LÊ Je ne sais pas. J’aimerais beaucoup travailler là-dessus. Beaucoup de photographes travaillant dans l’Ouest dans les années 1970 et 1980, comme Shore et Sternfeld, sont originaires de la côte Est ou y ont vécu. Peut-être qu’ils accomplissaient un sens de l’aventure en allant à la campagne.

Le paysage américain peut être si séduisant. Je vis ici depuis longtemps, mais il y a de nombreux États que je n’ai jamais visités. J’ai fait ma première visite dans le Montana l’année dernière. C’est à couper le souffle – mais un peu inquiétant aussi. Quand tout est si contesté dans la vie politique de notre nation, je sens qu’il est important pour moi d’essayer de sortir et de comprendre quelque chose de l’expérience démocratique, telle qu’elle s’exprime dans le paysage américain.

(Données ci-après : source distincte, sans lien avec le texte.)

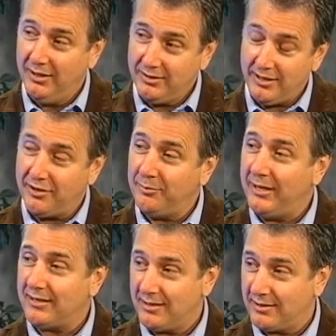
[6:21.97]
say three
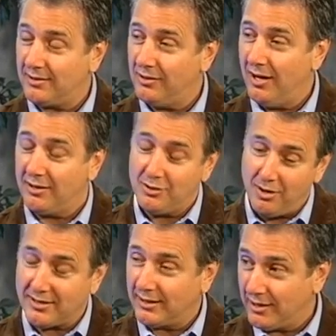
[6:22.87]
to six o'clock
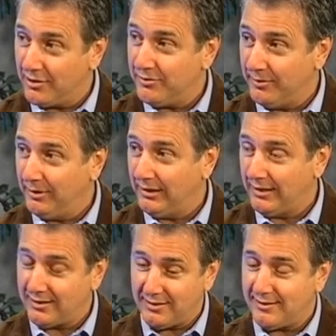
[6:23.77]
across the country really,
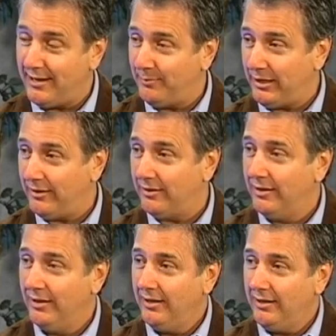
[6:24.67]
and it's the same here. Right.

An-My Lê, Fragment I : Marécage, 17 avril, Venise, Louisiane, 2016.
An-My Lê : Fragment I : Marécage, 17 avril, Venise, Louisiane, 2016, impression pigmentaire, 40 par 561/2 pouces ; de la série « Silent General »© An-My Lê

SHOLIS Dans une interview avec Hilton Als, vous avez mentionné que votre attachement au paysage était en quelque sorte lié à la vie en exil. Comment votre compréhension du paysage a-t-elle changé ?

LÊ Je ressens toujours la même chose. La seule constante dans ma vie est le paysage, au sens large du terme. J’aime l’ouverture de la terre et je m’inquiète de la façon dont nous avons construit nos vies sur elle, du peu d’entretien que nous lui accordons et de la façon dont nous l’agressons. C’est une raison pour moi de vouloir le photographier.

SHOLIS Cette inquiétude concernant la défiguration, ou la disparition, me rappelle votre commentaire précédent sur la façon dont, au Vietnam, vous avez senti que le paysage révélait non seulement le passé mais aussi l’avenir. Peut-être qu’en photographiant le paysage américain, vous cherchez la preuve que tout ira bien, qu’il restera, et que cela aussi passera.

LÊ Oui, absolument. En ces temps de crise, je trouve un grand réconfort dans le retour à la nature, à l’état sauvage, à la richesse et à la vaste échelle de la terre. Cela a façonné l’identité américaine ; revenir au paysage me donne de l’espoir pour l’avenir.